The story is hard to believe today, but back before the knowledge of the horrors of the concentration camps as a whole were widely discussed, it would have been an impossibility.

“After I got to camp, my lieutenant heard about what I had found and questioned me about it,” A. George recounts in his book. “He couldn’t believe my story, so I told him that I’d take him back so he could see for himself. We didn’t get a chance to go for a couple weeks.”

By the time A. George and his lieutenant made it to the camp, the American Army had already come to rescue the Jews.

“The Third Army liberated the camp on April 12, historical records indicate many of the German SS officers abandoned the camp in the weeks before liberation,” D. George said. “However, not all the day before liberation. April 11, the inmates, hearing the Americans guns very close, revolted and killed a few Germans who were made to guard them from all this, it can be so surmised that Grandpa came very close to being one, if not the first American to ever see the camp.”

Both Arley George and Elliot Hulet served in World War II, but by the end of the war only one would make it home. (Courtesy Photo)

Despite coming that close to Buchenwald, A. George was able to safely make it home. However, not everyone he was close to came back safely. The brother of his then-girlfriend and future wife Evaleen, Elliot Hulet, was a pilot who was gunned down. He safely landed his glider, saving his crew on board, but died on the landing from fatal artillery fire.
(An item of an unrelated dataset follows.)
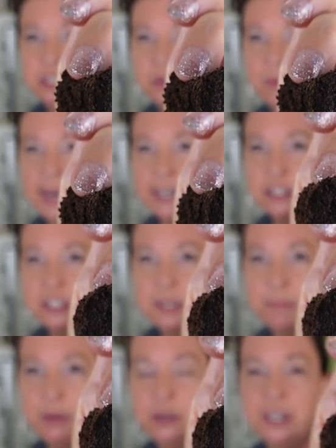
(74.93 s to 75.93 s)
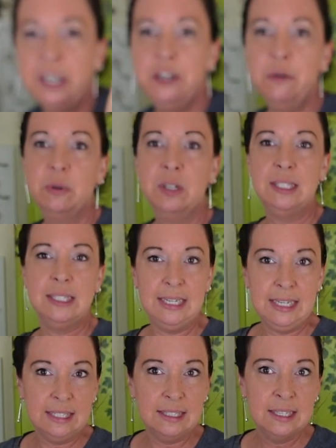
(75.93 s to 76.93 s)
to actually put your
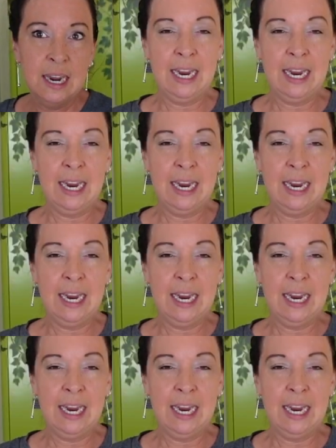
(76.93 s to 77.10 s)
seeds.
“That’s so sad that she lost her brother, but she got to keep her boyfriend,” D. George said. “And, yeah, [my great-grandparents] have eight kids, yeah eight. How many grandkids? Like are there just, like, a bazillion. I think we’re pushing 300,” a posterity which includes PHS students senior Kenna Jacobsen, juniors Dawson George, Sheyna George and Cheyenne Laing, sophomore Ashlee Jacobsen, and freshmen Brittlynn George and Cheston George.

If Arley George had never made it home safely, there wouldn’t be all of those children. However, many people didn’t make it home. Ripped from their loved ones, victims found death an all too common story for many opposing the Nazis, particularly those stuck in camps like Buchenwald.

“And like we’ve talked about in [Holocaust Literature], you don’t want to believe that that level of evil exists,” English teacher Mrs. Amy Moore said. “You can’t imagine it, because you yourself would never stoop to that, right? But to find out that, yes, in fact, not only at Buchenwald, but at Treblinka and Auschwitz and Sobibor and everywhere else, that was going on.”

Without stories like Arley George’s, accounts like these would never come to light, and we would never learn what these brave people endured.

“Ever since I was little I’ve been enthralled with the stories of my grandfather,” sophomore Ashlee Jacobsen said. “Though I never met him, I feel like I know him. His legacy will always bring our family together.”